Perang saudara ini berakhir dengan kekalahan istana timur. Pada tahun 1406, Bhre Wirabhumi terbunuh, dan kekuasaannya pun berakhir (Tjahjono, 2014, hlm. 120). Secara teknis, Wikramawarddhana adalah pemenangnya. Ia berhasil menyatukan kembali Majapahit di bawah satu kekuasaan. Namun, kemenangan itu harus dibayar sangat mahal. Perang Paregreg telah menguras habis sumber daya militer dan ekonomi kerajaan. Banyak daerah bawahan di luar Jawa memanfaatkan kekacauan ini untuk melepaskan diri. Meskipun Wikramawarddhana memenangkan pertempuran, Majapahit sebagai sebuah imperium besar adalah pihak yang kalah sesungguhnya. Perang Paregreg menjadi titik awal kemunduran Majapahit yang tak terelakkan, sebuah warisan pahit dari masalah suksesi yang ditinggalkan oleh era keemasan Hayam Wuruk.
Daftar Pustaka
• Andrisijanti, I. (Ed.). (2014). Majapahit: Batas Kota dan Jejak Kejayaan di Luar Kota. Kepel Press.
• Brandes, J. L. A., & Krom, N. J. (Eds.). (1920). Pararaton (Ken Arok) of het Boek der Koningen van Tumapël en van Majapahit (2nd ed.). Martinus Nijhoff.
• Muljana, S. (2005). Menuju Puncak Kemegahan: Sejarah Kerajaan Majapahit. LKiS. (Karya asli terbit 1965).
• Pigeaud, T. G. Th. (1962).
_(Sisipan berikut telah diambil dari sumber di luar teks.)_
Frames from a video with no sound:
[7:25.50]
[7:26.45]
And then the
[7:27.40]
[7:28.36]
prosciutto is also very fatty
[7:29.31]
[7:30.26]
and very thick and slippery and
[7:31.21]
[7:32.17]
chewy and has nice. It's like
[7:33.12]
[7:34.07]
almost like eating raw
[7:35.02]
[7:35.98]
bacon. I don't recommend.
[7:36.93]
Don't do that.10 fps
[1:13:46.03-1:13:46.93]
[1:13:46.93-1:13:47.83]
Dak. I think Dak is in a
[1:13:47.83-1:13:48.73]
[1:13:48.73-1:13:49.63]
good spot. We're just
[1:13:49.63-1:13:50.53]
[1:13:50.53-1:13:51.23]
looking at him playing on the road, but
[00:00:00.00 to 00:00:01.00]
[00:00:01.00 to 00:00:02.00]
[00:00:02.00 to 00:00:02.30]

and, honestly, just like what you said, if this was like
Java in the 14th Century: A Study in Cultural History (Vol. IV: Commentaries and Recapitulation). Martinus Nijhoff.
• Tjahjono, B. D. (2014). Bukti Kejayaan Majapahit di Blitar. Dalam I. Andrisijanti (Ed.), Majapahit: Batas Kota dan Jejak Kejayaan di Luar Kota (hlm. 101–125). Kepel Press.